A district under pressure on every front
Granite has closed elementary schools three years running, shuttering Westbrook and Carl Sandburg (2019), Twin Peaks, Spring Lane, and Millcreek (2022), Western Hills (2023), and Douglas T. Orchard, Redwood, and Valley Crest (2024). In 2025, the district's Population Analysis Committee studied 10 more elementary schools on the east side for potential closure or consolidation. The board unanimously voted in November 2025 to indefinitely suspend the study after months of community opposition, including a coalition of 265 families who submitted their own 50-page rebuttal of the district's projections.
"This is the wrong time to be closing schools. It's so hard to decide what to do for schools that is right by kids." -- Nicole McDermott, Granite Board President, Salt Lake Tribune, Nov. 2025
The closure debate triggered a second crisis: a movement to split Granite District in half along the Jordan River. Parents in Holladay, Millcreek, South Salt Lake, and Emigration Canyon have begun requesting feasibility studies from their city councils, with a goal of placing a secession measure on the November 2026 ballot. If it passes, two new districts would replace Granite over three years. The proposal echoes the 2009 Jordan-Canyons split, when southeastern Salt Lake County residents voted to carve Canyons District out of Jordan. That split cost an estimated $59 million and left Jordan with a $33 million budget shortfall.
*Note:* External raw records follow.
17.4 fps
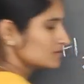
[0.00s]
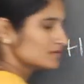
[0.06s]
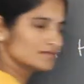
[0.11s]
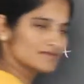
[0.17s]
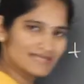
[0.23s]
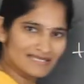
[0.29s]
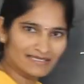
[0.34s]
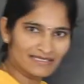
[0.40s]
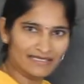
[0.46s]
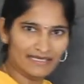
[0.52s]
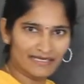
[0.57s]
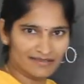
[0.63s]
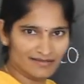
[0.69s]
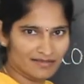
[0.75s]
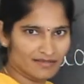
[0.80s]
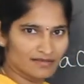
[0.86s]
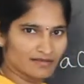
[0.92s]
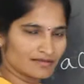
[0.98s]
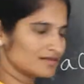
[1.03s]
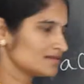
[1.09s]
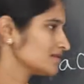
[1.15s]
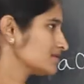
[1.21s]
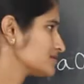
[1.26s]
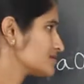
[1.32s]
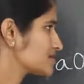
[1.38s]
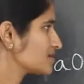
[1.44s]
Is it clear?
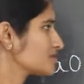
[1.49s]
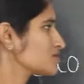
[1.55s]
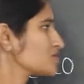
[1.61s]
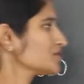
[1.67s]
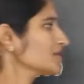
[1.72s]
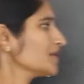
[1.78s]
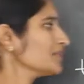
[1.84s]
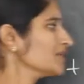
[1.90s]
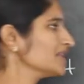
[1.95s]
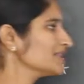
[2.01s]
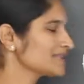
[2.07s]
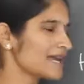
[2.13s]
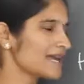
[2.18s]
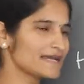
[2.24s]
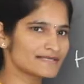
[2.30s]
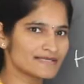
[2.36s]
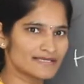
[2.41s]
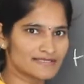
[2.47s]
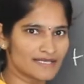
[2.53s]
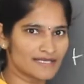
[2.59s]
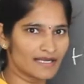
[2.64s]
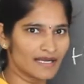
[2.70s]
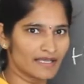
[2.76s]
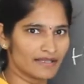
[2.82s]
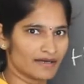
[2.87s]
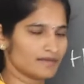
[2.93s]
So now we will
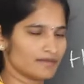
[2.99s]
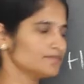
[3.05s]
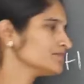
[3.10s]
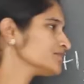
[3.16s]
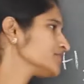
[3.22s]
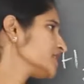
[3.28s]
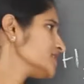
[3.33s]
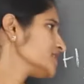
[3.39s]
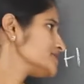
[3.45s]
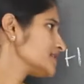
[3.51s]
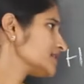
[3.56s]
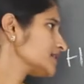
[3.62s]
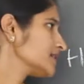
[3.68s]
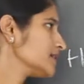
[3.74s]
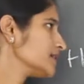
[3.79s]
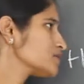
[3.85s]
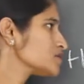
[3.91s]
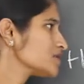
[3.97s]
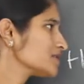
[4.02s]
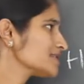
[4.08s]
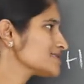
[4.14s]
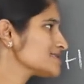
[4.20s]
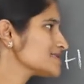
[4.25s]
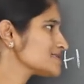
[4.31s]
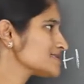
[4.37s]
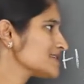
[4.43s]
tayar. Is it clear? So
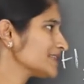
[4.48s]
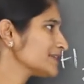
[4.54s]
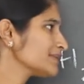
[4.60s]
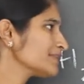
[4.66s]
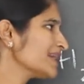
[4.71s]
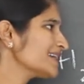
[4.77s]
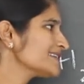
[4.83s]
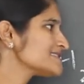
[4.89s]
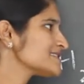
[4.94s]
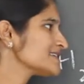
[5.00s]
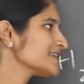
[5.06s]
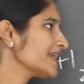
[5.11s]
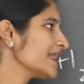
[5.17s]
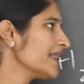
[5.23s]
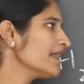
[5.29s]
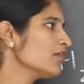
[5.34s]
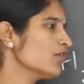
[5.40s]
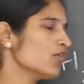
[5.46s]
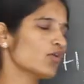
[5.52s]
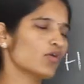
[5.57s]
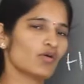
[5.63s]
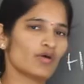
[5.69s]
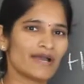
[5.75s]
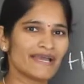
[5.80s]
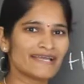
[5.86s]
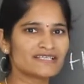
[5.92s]
this is nothing but
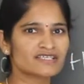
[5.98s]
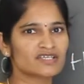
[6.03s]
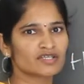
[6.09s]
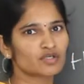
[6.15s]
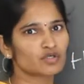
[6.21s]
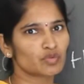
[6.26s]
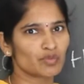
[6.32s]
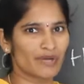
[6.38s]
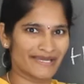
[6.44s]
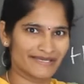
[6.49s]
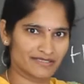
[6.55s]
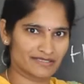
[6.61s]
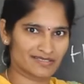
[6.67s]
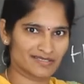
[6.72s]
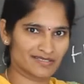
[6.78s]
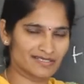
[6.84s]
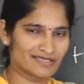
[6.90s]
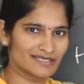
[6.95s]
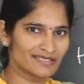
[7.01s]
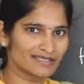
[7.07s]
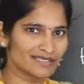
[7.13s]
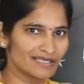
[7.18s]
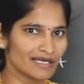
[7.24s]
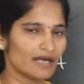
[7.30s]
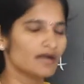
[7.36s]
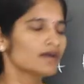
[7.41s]
CaOH twice. Is it
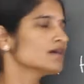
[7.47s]
clear?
Two districts, two demographic realities
The crossover in total enrollment obscures an even more striking divergence in who attends each district. Granite is 42.9% white and 41.7% Hispanic, with one of the highest English learner shares of any large district in the state: 14,136 students, or 26.0% of enrollment. Jordan is 68.1% white and 21.3% Hispanic, with English learners at 9.1%.

Granite lost 8,954 white students between 2019 and 2026, accounting for 91% of its total enrollment decline. Its Hispanic enrollment barely moved, from 22,213 to 22,690. The result is a district whose white share has fallen from 50.2% to 42.9% in seven years, not because Hispanic families arrived in large numbers but because white families left.
Separately, Jordan's English learner population has grown substantially, from 2,780 students (5.1%) in 2019 to 5,084 (9.1%) in 2026. That growth signals a demographic shift in the southwestern valley that will reshape Jordan's instructional needs even as its total headcount holds relatively steady.
Two districts, one valley
Granite's board faces a secession movement, a school closure fight, and a planning director who projects five more years of decline. A decade ago the district served 67,822 students. Today: 54,467. Enrollment has dropped every year since 2016.
Jordan's total enrollment has been essentially flat since 2022, hovering between 55,800 and 57,800. New housing construction in Herriman and South Jordan may keep the numbers from declining steeply, but the kindergarten pipeline tells a less optimistic story: Jordan's K enrollment of 3,277 in 2026 is 14.4% below 2019. The growth phase may be over. Jordan did not overtake Granite by growing. It overtook Granite by standing still while its neighbor fell.